Briefly, I will discuss the increased use of mobile readers for students. The Georgia Tech library experimented with e-books with their students, from the LITA Blog:
SNIP
"“Young people are open to accessing electronic material on mobile devices.” E-book readers should be like print, but better. E-book readers should offer the same types of flexibility and options that are expected with other mobile devices. They should merge the benefits of digital with that of paper: create something new that allows for taking notes in the margins of a hypertext medium.
END SNIP
So the barrier to e-books for students is extremely low. They are already ready for this format because they are used to digital devices.
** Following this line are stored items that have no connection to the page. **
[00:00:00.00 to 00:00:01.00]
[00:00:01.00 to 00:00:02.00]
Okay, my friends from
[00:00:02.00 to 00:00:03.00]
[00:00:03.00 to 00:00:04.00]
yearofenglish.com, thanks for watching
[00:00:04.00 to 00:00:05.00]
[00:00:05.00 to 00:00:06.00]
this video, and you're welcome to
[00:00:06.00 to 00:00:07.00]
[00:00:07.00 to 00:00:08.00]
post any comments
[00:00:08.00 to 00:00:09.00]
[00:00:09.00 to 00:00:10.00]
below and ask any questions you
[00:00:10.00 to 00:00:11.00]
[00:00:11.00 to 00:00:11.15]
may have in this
At the end of the presentation, it even recommends that popular fiction can be retrieved faster using ebooks, that Sony e-readers should be provided for circulation in libraries, and that e-books should be easier to find.
Further, Teleread is starting an initiative to help promote e-books for students.
Their proposal:
This project is a continuation of the six-year Ball State University research on digital reading. Its aim is to discover if the use of Wireless Handheld Devices (WHDs) can increase learning and if they can be introduced effectively into the classroom. If it can be shown that there is value in using WHDs, this project will lay the groundwork for determining how such devices should be used as well as the defining the necessary training for students and teachers.
END SNIP
Lastly, a recent report by the Department of Education stated that technology and media have permeated all households. Therefore, the use of technology to promote literacy is a valid path to take. I discuss more of that report here.
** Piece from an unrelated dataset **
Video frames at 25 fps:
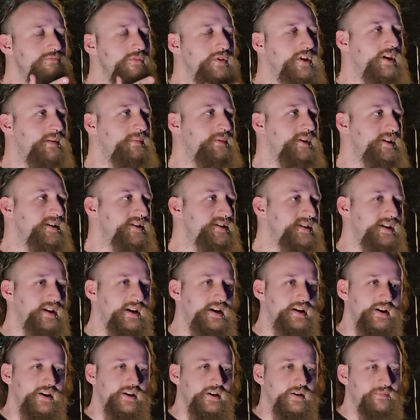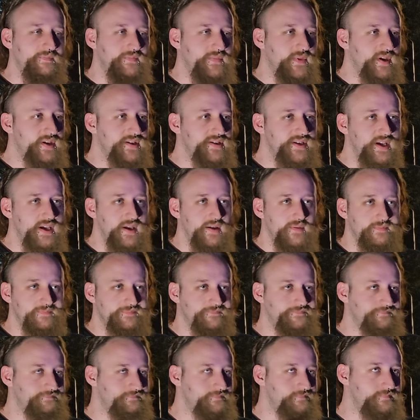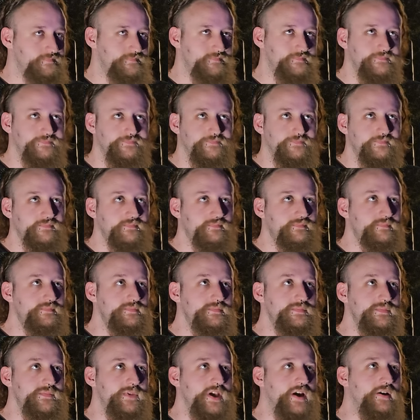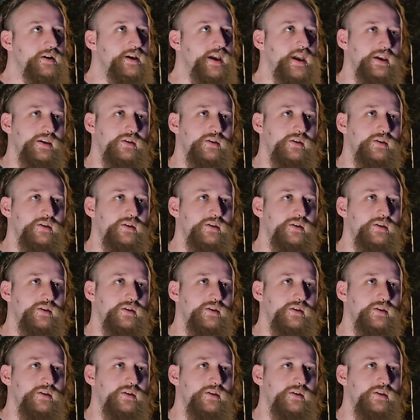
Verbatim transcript: "Give me a scenario." And I was like, "Okay,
What's it all mean? E-books are on the way in.
1. The producers have already found a way to make reading acceptable on the eyes.
2. The proliferation of mobile devices and mobile screens have made that requirement less stringent. With so many "crackberry" addicts and ipod users, the tiny screen to read is not a problem.
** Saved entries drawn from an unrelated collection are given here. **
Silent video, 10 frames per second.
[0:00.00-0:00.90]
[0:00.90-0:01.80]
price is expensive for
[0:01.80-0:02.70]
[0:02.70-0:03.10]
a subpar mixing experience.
3. The media has found a way to replicate reading habits. You can read it in bed, on the train, and some say even in the tub. A thorough analysis of the sony e-reader can also be found from the Travellin' Librarian Blog.
4. The producers need to find a way to bring the nostalgia to e-books. People like the format of the book because of the nostalgia aspect.
5. The producers need to find a way to create the status of the e-book. How many books on your reader? How many do you own? It won't replicate collection.
6. Digital Rights Management will hinder selection.
The last point affects public libraries the most. As many libraries are providing products like overdrive (downloadable e-books, audiobooks, music, and movies) the selection is rather sparse. This is due to the fact many of the publishing, music, and movie industry does not want to release these items digitally. However, they already produce it to us in a physical format. What really is the difference? This is the biggest hurtle to which there may be no immediate solution, except a change in the laws.